Editor's note: This article follows Natural language processing techniques that improve data quality with LLMs.
Large language models (LLMs) have revolutionized the field of artificial intelligence by enabling machines to generate human-like responses based on extensive training on massive amounts of data. When using LLMs, managing toxicity, bias, and bad actors is critical for trustworthy outcomes. Let’s explore what organizations should be thinking about when addressing these important areas.
Understanding toxicity and bias in LLMs
The impressive capabilities of LLMs come with significant challenges, like the inadvertent learning and propagation of toxic and biased language. Toxicity refers to the generation of harmful, abusive, or inappropriate content, while bias involves the reinforcement of unfair prejudices or stereotypes. Both can lead to discriminatory outputs and negatively affecting individuals and communities.
Identifying and managing toxicity and bias
One obstacle in addressing toxicity and bias is the lack of transparency about the data used to pretrain many LLMs. Without visibility into the training data, it can be difficult to understand the extent of these issues in the models. Because it’s necessary to expose off-the-shelf models to domain-specific data to address business related use-cases, organizations have an opportunity to do due diligence and work to ensure that any data they introduce into the LLM doesn’t compound or exacerbate the problem.
While many LLM providers offer content moderation APIs and tools to mitigate the effects of toxicity and bias, they may not be sufficient. In my previous article, I introduced the SAS NLP powerhouse, LITI. Beyond addressing data quality issues, LITI can be instrumental in identifying and prefiltering content for toxicity and bias. By combining LITI with exploratory SAS NLP techniques such as topic analysis, organizations can gain a deeper understanding of potential problematic content in their text data. This proactive approach allows them to mitigate issues before integrating the data into LLMs through retrieval-augmented generation (RAG) or fine-tuning.
The models used for prefiltering content can also act as an intermediary between the LLM and the end user, detecting and preventing exposure to problematic content. This dual-layer protection not only enhances the quality of outputs but also safeguards users from potential harm.
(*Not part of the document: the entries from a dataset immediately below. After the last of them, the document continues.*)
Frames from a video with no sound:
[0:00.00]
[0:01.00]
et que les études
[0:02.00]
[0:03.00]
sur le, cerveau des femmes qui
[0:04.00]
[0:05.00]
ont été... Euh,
Having the ability to target specific types of language related to facets like hate speech, threats, or obscenities adds an additional layer of security and gives organizations the flexibility to address potential concerns that may be unique to their business. Because these models can address nuances in language, they could also be used to detect more subtle, targeted biases, like political dog whistles.
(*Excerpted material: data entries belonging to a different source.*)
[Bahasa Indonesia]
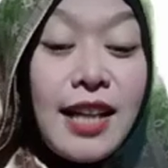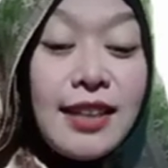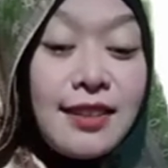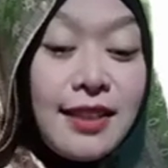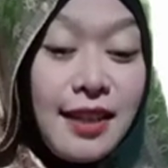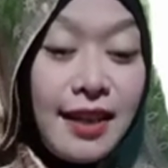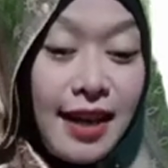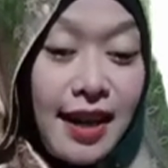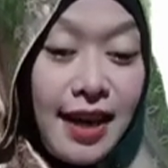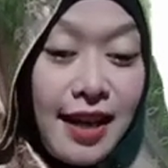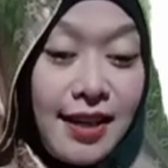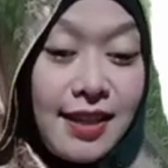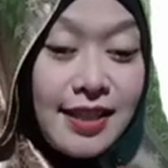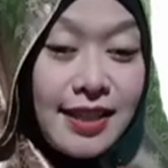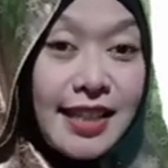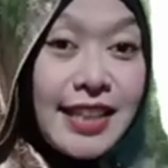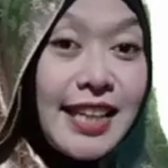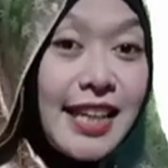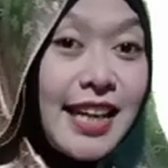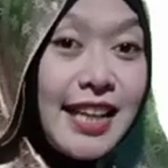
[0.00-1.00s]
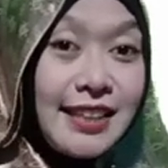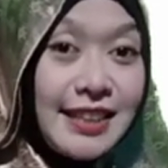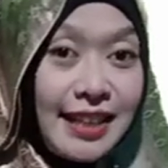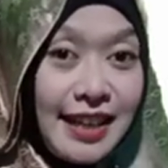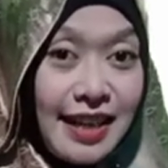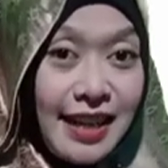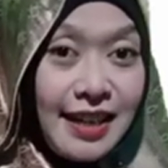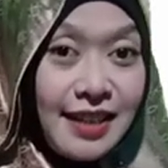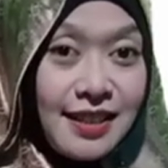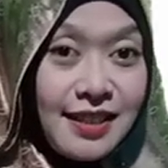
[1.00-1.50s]
lateral ini
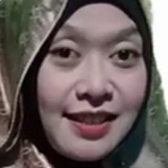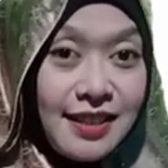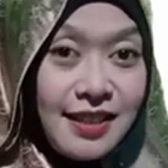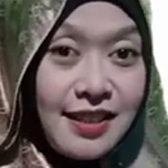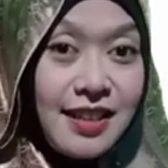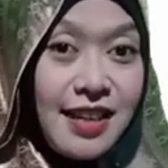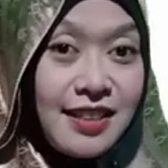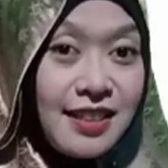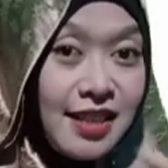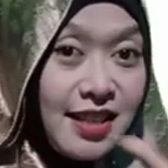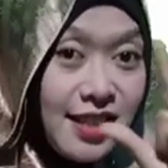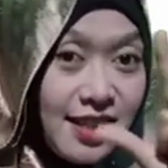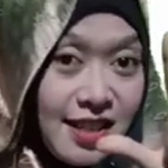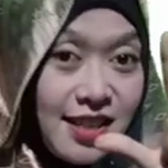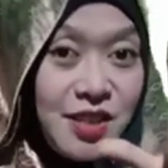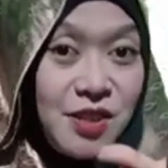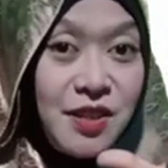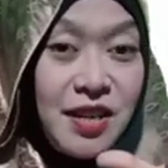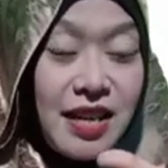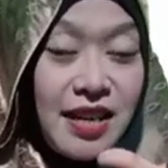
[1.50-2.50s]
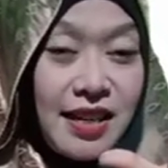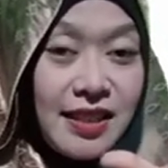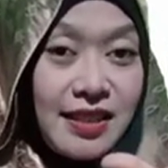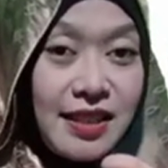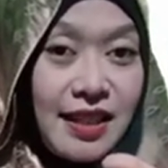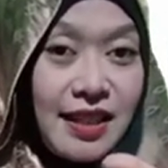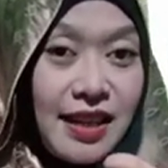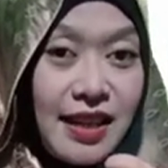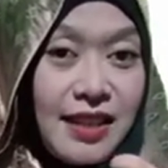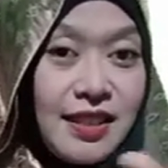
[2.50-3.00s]
lateral tadi ini juga
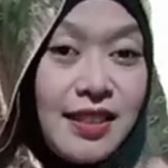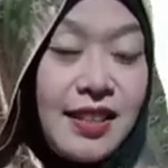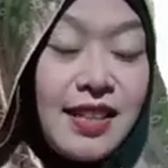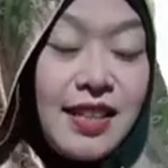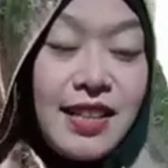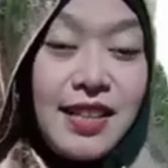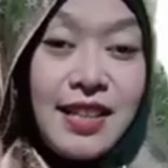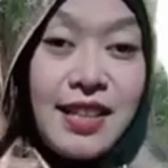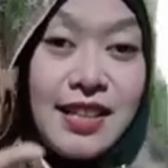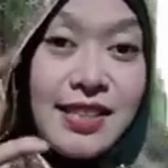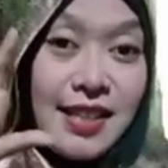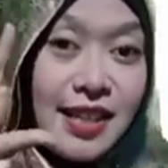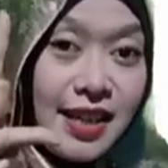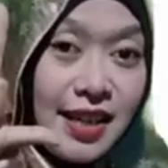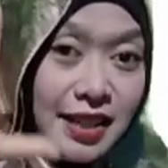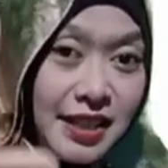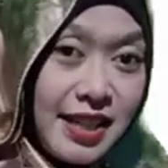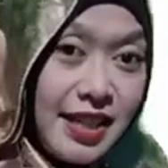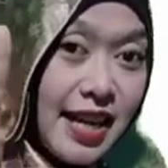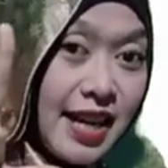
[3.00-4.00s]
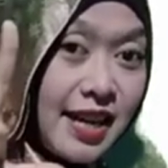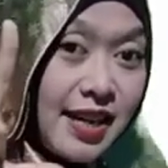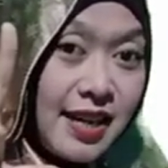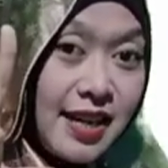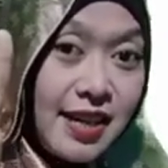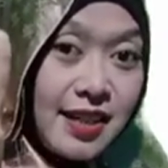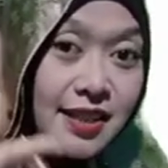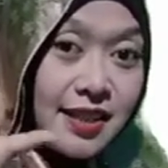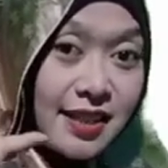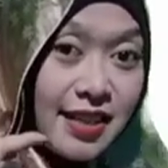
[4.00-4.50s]
lateral nah sekarang di
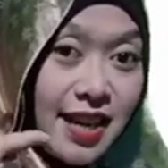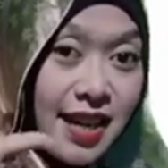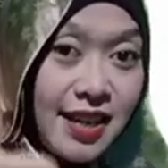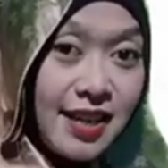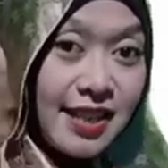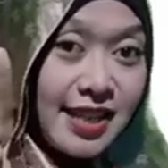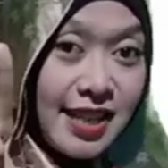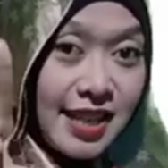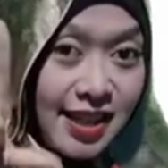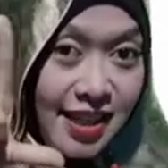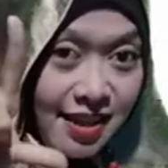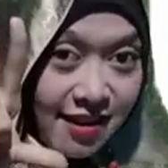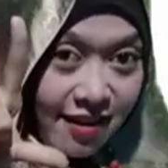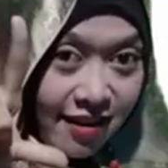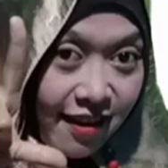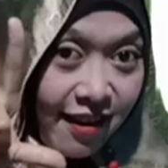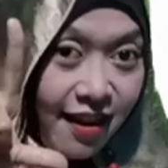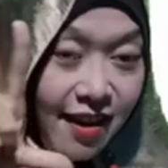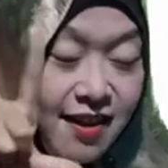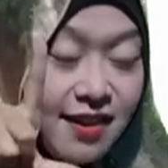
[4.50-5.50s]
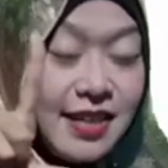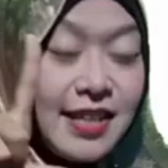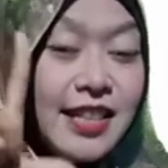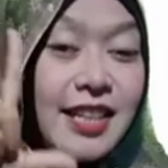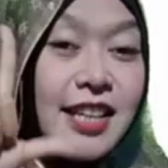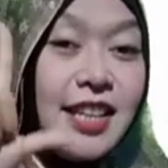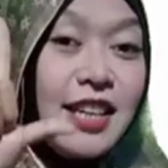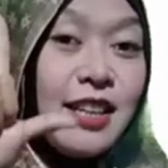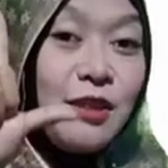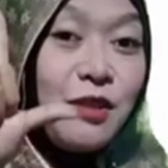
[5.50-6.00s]
kanan yang kiri ya
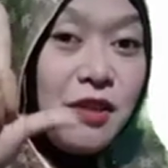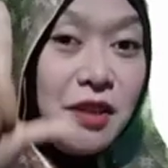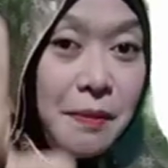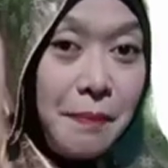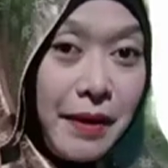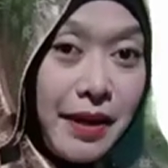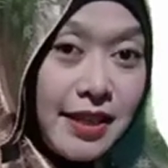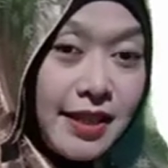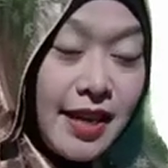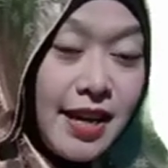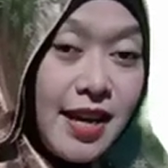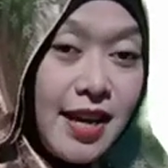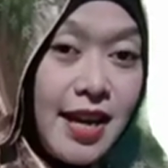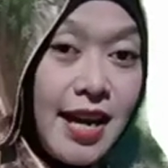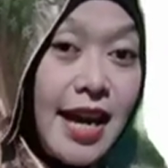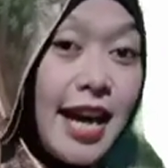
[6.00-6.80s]
itu namanya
Bias and toxicity are important areas to continue to have humans in the loop to provide oversight. Automated tools can significantly reduce the incidence of toxicity and bias, but they are not infallible. Continuous monitoring and reviews are essential to catch instances that automated systems might miss. This is particularly critical in dynamic environments where new types of harmful content can emerge over time. As new trends develop, LITI models can be augmented to account for them.
Addressing manipulation by bad actors
Toxic or biased outputs from LLMs are not always due to inherent flaws in the training data. In some cases, models may exhibit unwanted behavior because they are being manipulated by bad actors. This can include deliberate attempts to exploit weaknesses in the models through malicious prompt injection or jailbreaking.
Malicious prompt injection is a type of security attack against LLMs. This involves concatenating malicious inputs with benign, expected inputs with the goal of altering the expected output. Malicious prompt injection is used to do things such as acquire sensitive data, execute malicious code, forcing a model to return or ignore its instructions.
A second type of attack is a jailbreak attack. It differs from malicious prompt injection in that in jailbreak attacks none of the prompts are benign. This research shows some examples of jailbreaking involving using prompt suffixes. One prompt asks the model for an outline to steal from a non-profit organization. Without a prompt suffix, the model responds that it can’t assist with that. Adding a prompt suffix results in the model bypassing its protections and generates a response. Jailbreaking and malicious prompt injection can involve exposing the model to nonsensical or repetitive patterns, hidden UTF-8 characters, and combinations of characters that would be unexpected in a typical user prompt. LITI is a great tool for identifying patterns, making it a powerful addition to a testing or content moderation toolbox.
Developing with responsible AI
Research into creating fair, unbiased, and non-toxic LLMs is ongoing, and requires a multifaceted approach that combines advanced technological tools with human oversight and a commitment to ethical AI practices. Powerful tools like LITI combined with robust monitoring strategies can help organizations significantly reduce the impact of toxicity and bias in their LLM outputs. This not only enhances user trust but also contributes to the broader goal of developing responsible AI systems that benefit society without causing harm.
Research extras
This is a serious topic, so I thought I’d leave you with something that made me laugh. As I was searching through articles looking for some examples to tie in with my section on bad actors, Bing tapped out. I did resist the urge to try a little prompt injection to see if I could get it to give me a better response.